O roteiro original, que seguia uma linha sociológica, foi abandonado,
cedendo lugar ao confessional. É quando as câmeras se voltaram para o
sobrado dos Canitto no ABC paulista.
DESPEDIDA DO PAI
Além de dirigir a mãe, Newton, que é do time de roteiristas da Rede
Globo e foi secretário do Audiovisual do Ministério da Cultura, acabou
registrando a despedida do pai.
Athenoges Canitto morreu em outubro de
2013, pouco depois das filmagens.
"O filme é dedicado a ele", conta o diretor de 40 anos. "Filmar a minha
família doente foi uma espécie de terapia. O filme é muito pessoal",
completa Newton.
Em uma das cenas finais do documentário, seu Athenoges se despede dos
familiares com uma frase do astrônomo Carl Sagan. "Nós somos energia e
somos para sempre. Sigam seus sonhos."
Dona Mary agora milita pelo lançamento de sua primeira incursão
cinematográfica. "Não tem nada de mais no filme. Assistir ao
documentário me deixa mais alegre", diz ela, que fez exibições caseiras
para os parentes. "É bom as outras pessoas também poderem ver que a vida
é assim.
Coisas boas e ruins vão e vêm. Eu tive muita força."

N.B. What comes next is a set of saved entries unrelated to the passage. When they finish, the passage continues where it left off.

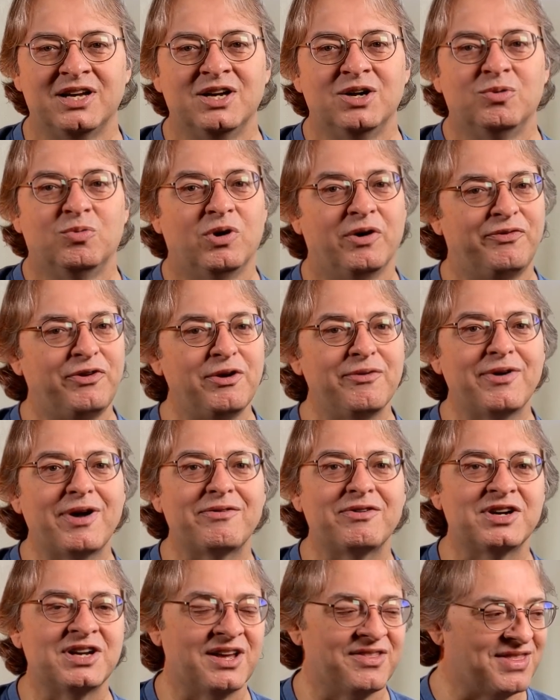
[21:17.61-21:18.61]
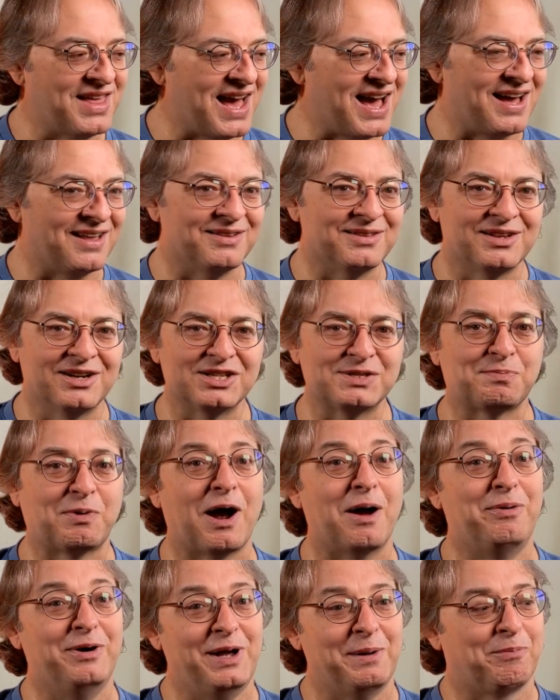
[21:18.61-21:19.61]
Well, if you've ever done that, there's
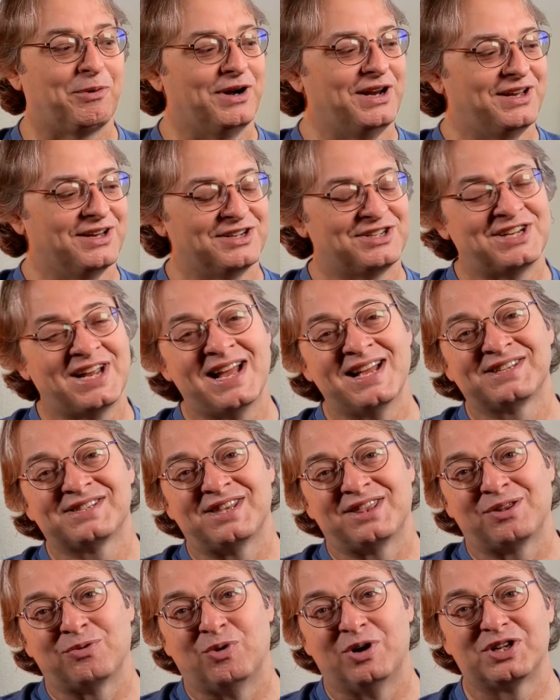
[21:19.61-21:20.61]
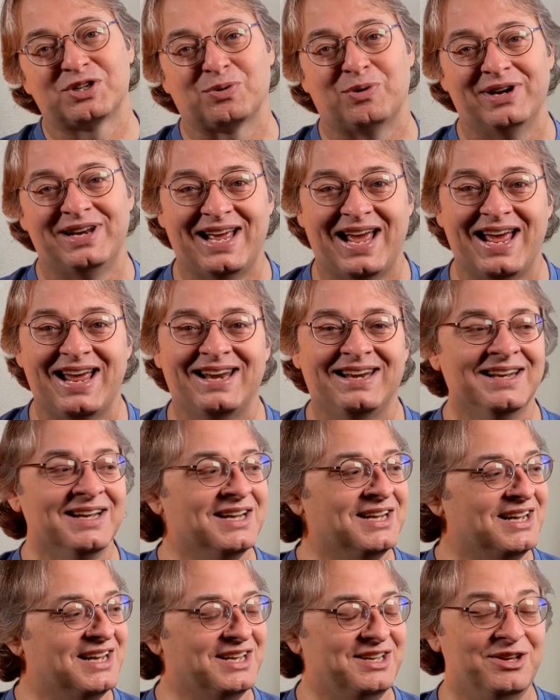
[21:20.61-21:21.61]
probably a pretty good chance that the 128,
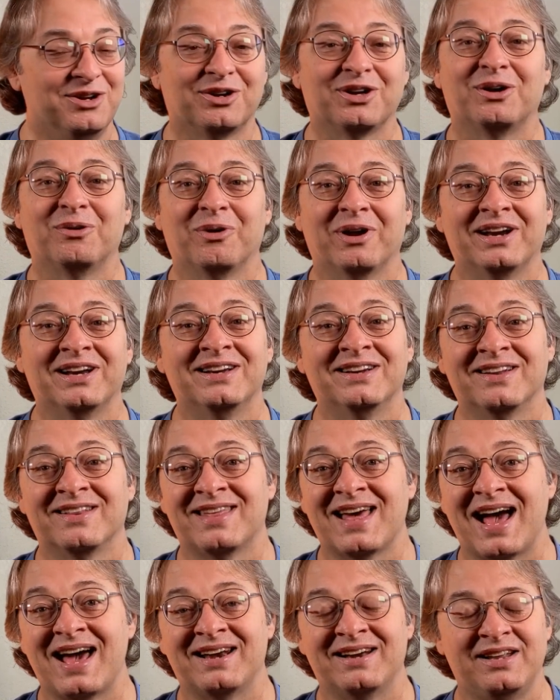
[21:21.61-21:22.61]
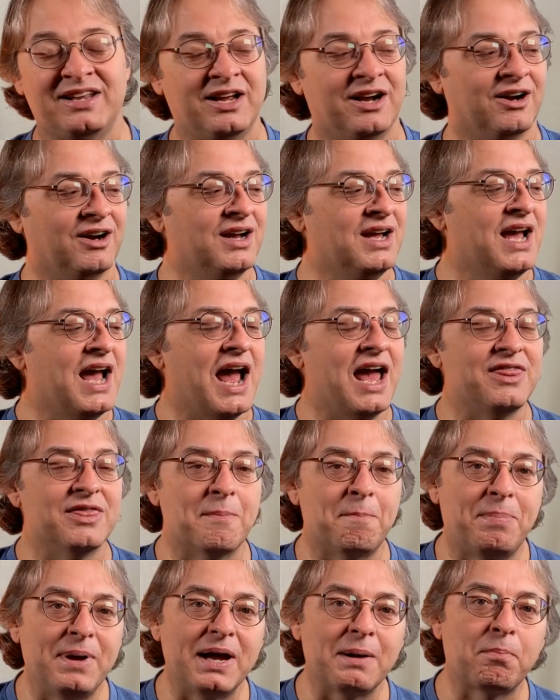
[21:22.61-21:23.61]
you're going to run into that in a year. And the
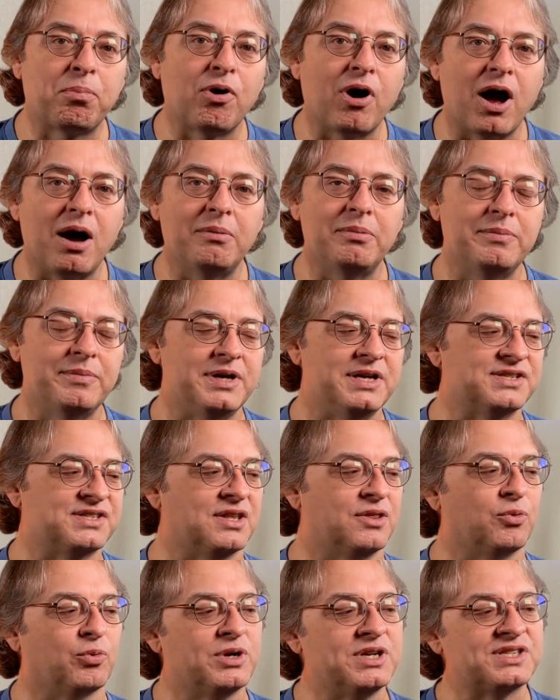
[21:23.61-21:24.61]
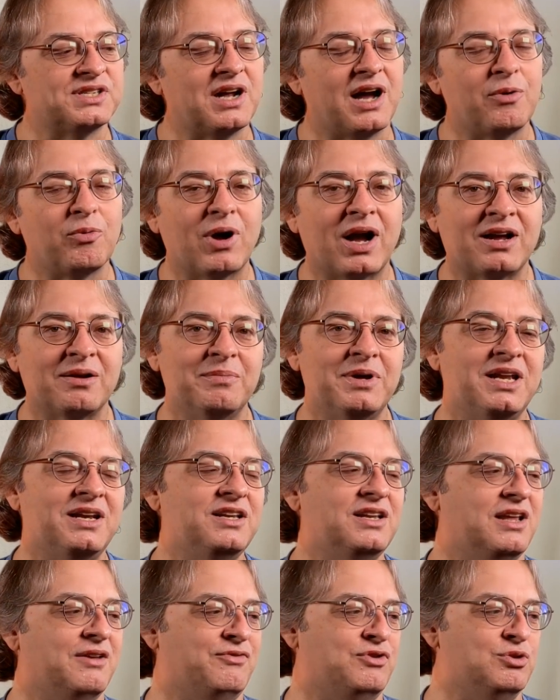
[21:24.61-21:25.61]
big problem is, and the reason I recommend,
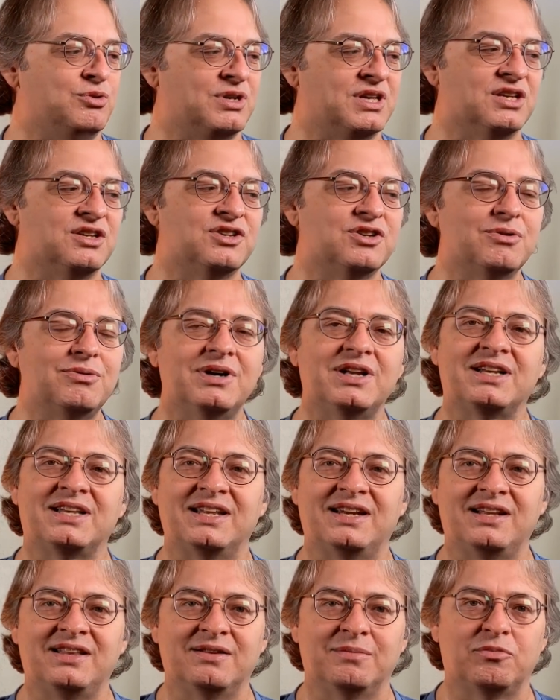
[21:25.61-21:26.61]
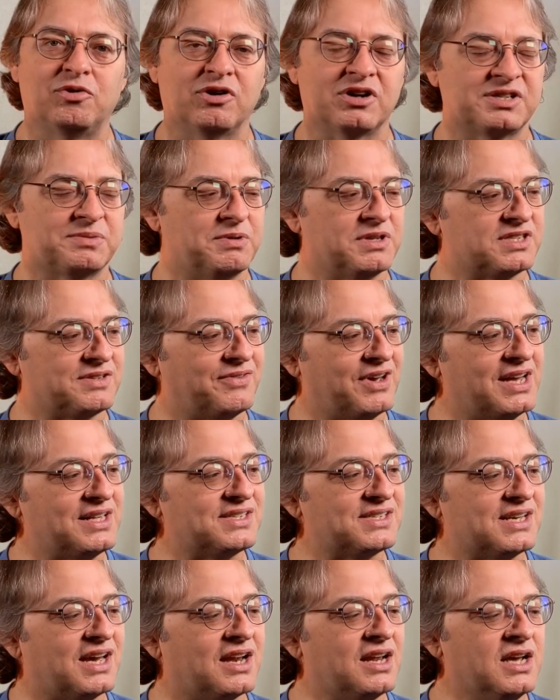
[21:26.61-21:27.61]
if you can do it, getting the more expensive
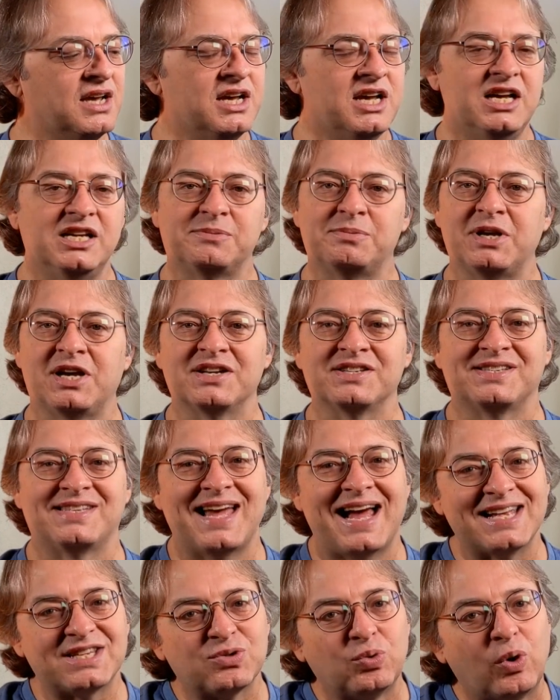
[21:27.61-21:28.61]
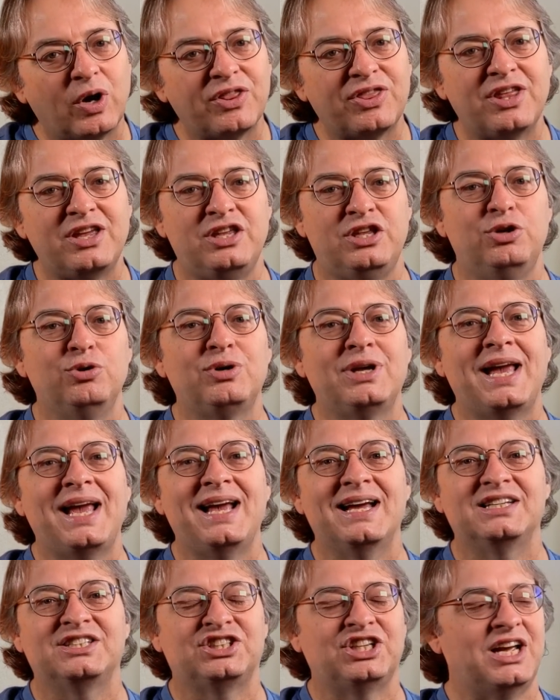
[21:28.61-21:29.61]
headset, is because that's one thing you
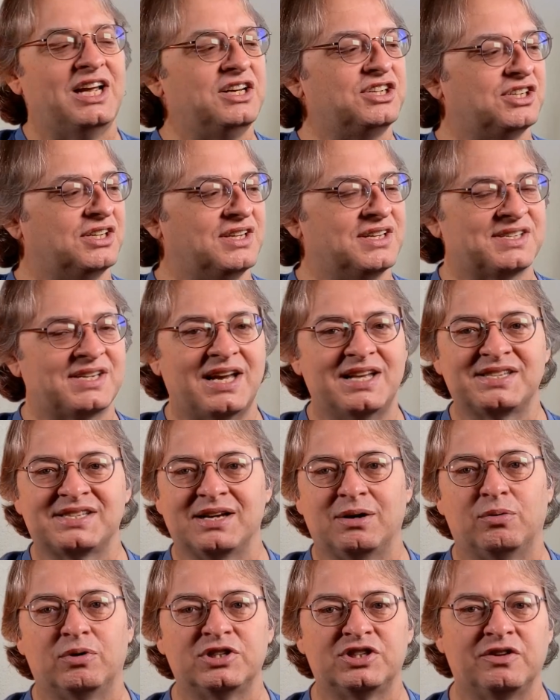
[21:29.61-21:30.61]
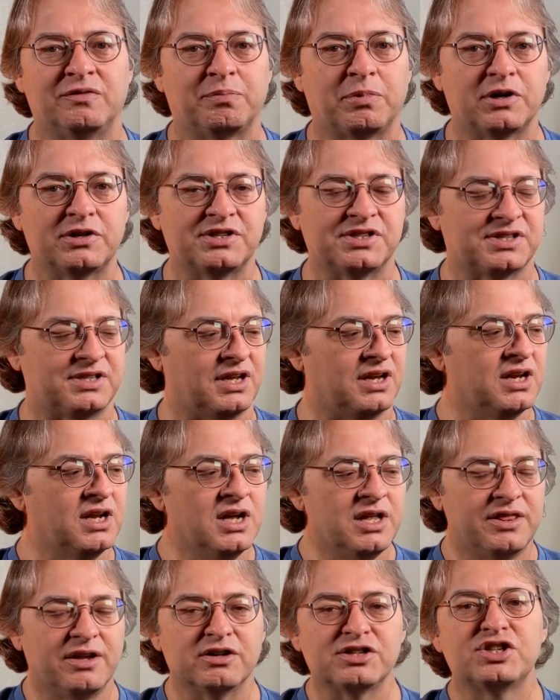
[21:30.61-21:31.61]
can't change in this headset once you've purchased it.
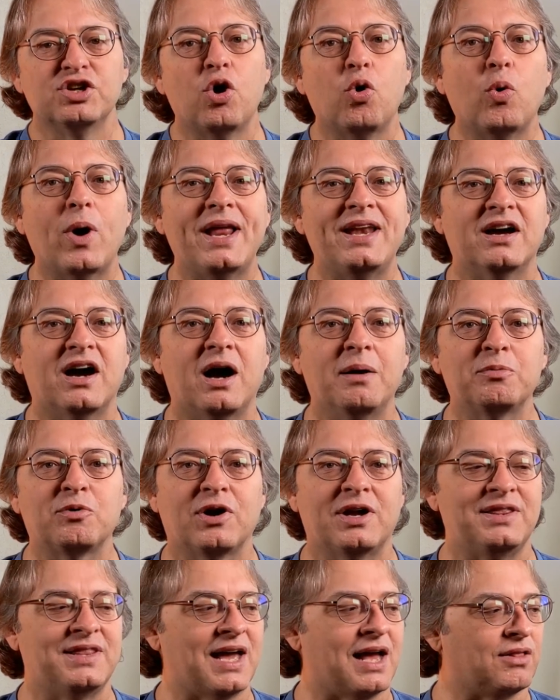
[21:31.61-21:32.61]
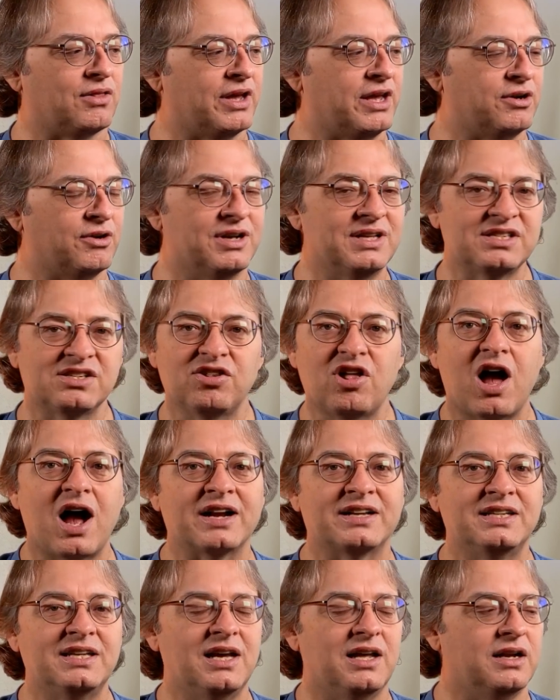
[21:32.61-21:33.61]
There's no way to upgrade that later. It's locked
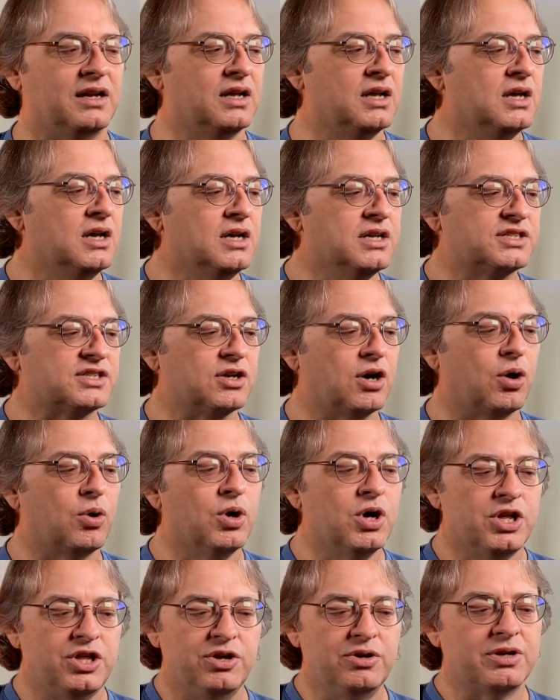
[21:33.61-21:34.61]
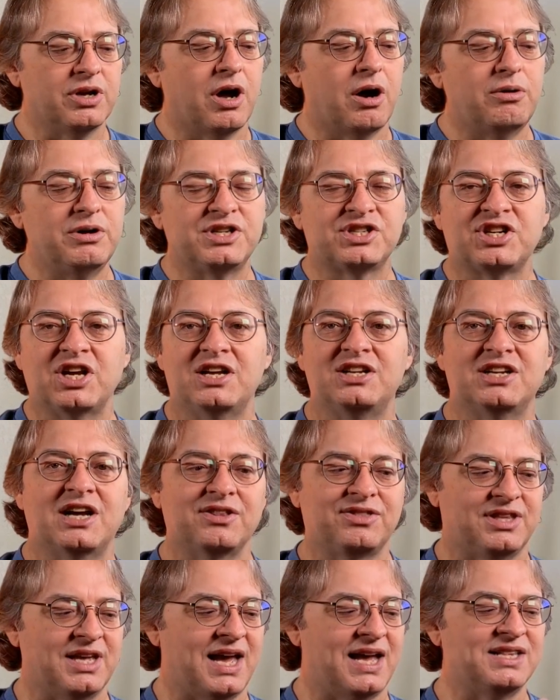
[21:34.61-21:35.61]
in. So you can always change out
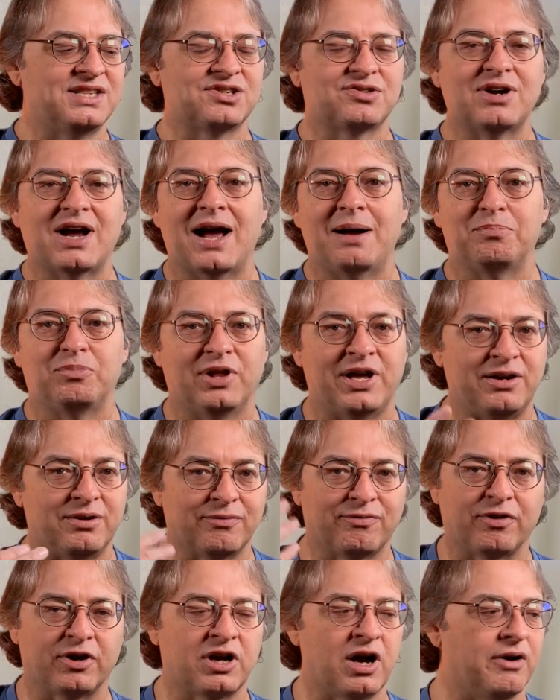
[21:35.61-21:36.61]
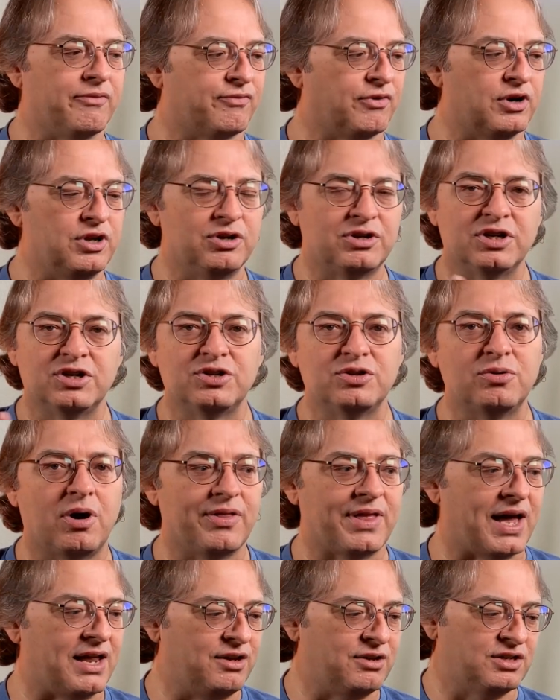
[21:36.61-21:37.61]
the head strap later for comfort. You can do all
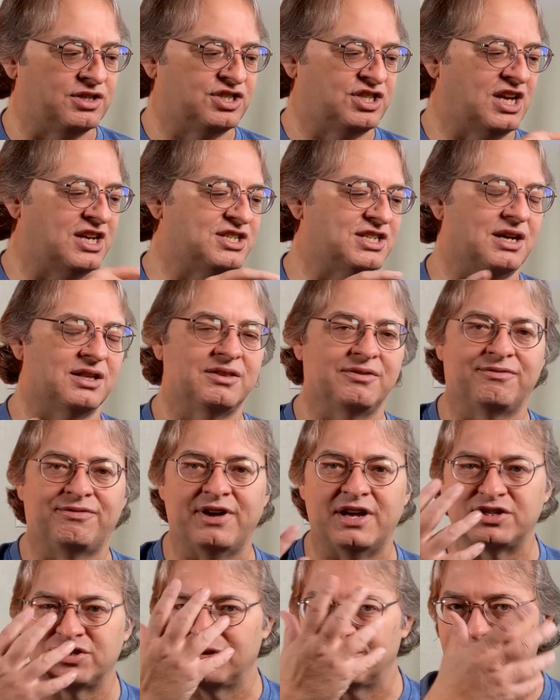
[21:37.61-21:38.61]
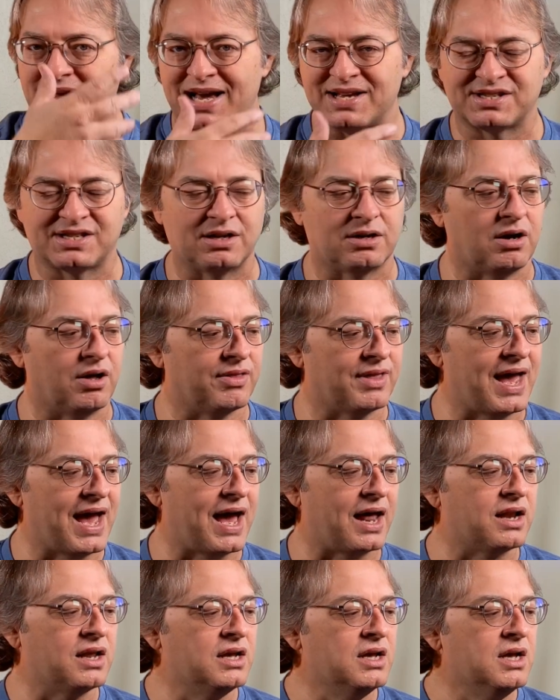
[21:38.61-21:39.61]
that. You can change out the facial gasket, all
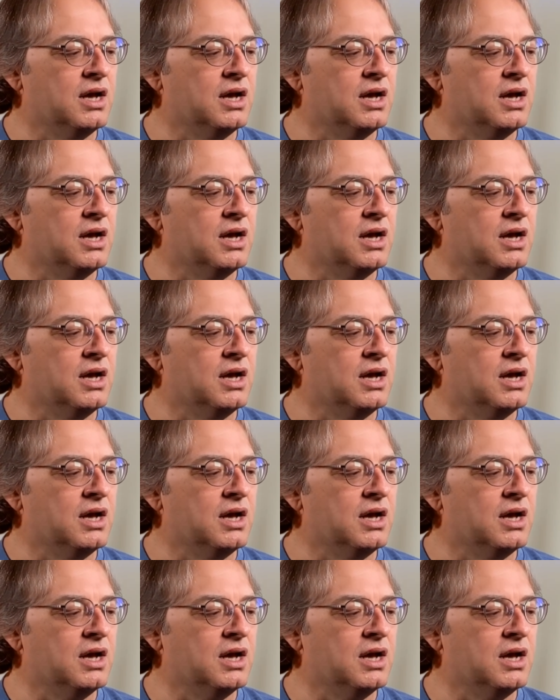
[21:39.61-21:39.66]
that.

Lourdes, sua filha mais velha, também. Aos 45 anos, ela se viu
coadjuvante do filme do irmão. "Papai ficou doente e eu era muito
apegada a ele. Um ano depois, senti um inchaço e fui fazer exames. O
cisto no ovário era câncer."
Levou três meses para conseguir ser operada. "Estava trocando de emprego
e o meu antigo convênio queria me chutar. Entrei com mandado de
segurança para consegui ser operada."
Participar do documentário foi uma "catarse". "Saí do foco da doença.
Não somos só nós. São problemáticas de saúde, que a população lida todos
os dias." Deixou-se filmar raspando a cabeça, quando os cabelos
começaram a cair pós-quimioterapia.
"Por que isso não pode ser mostrado no cinema?", pergunta dona Mary, em seu momento Michael Moore, já no fim da entrevista.
Logo em seguida, no entanto, ela volta à pele da mãezona. "Bastante
saúde e coisas boas pra você", despede-se. Como fez com o ministro e
como teria feito, provavelmente, com Sidney Oliveira se tivesse sido
recebida. Saúde para todos nós, dona Mary.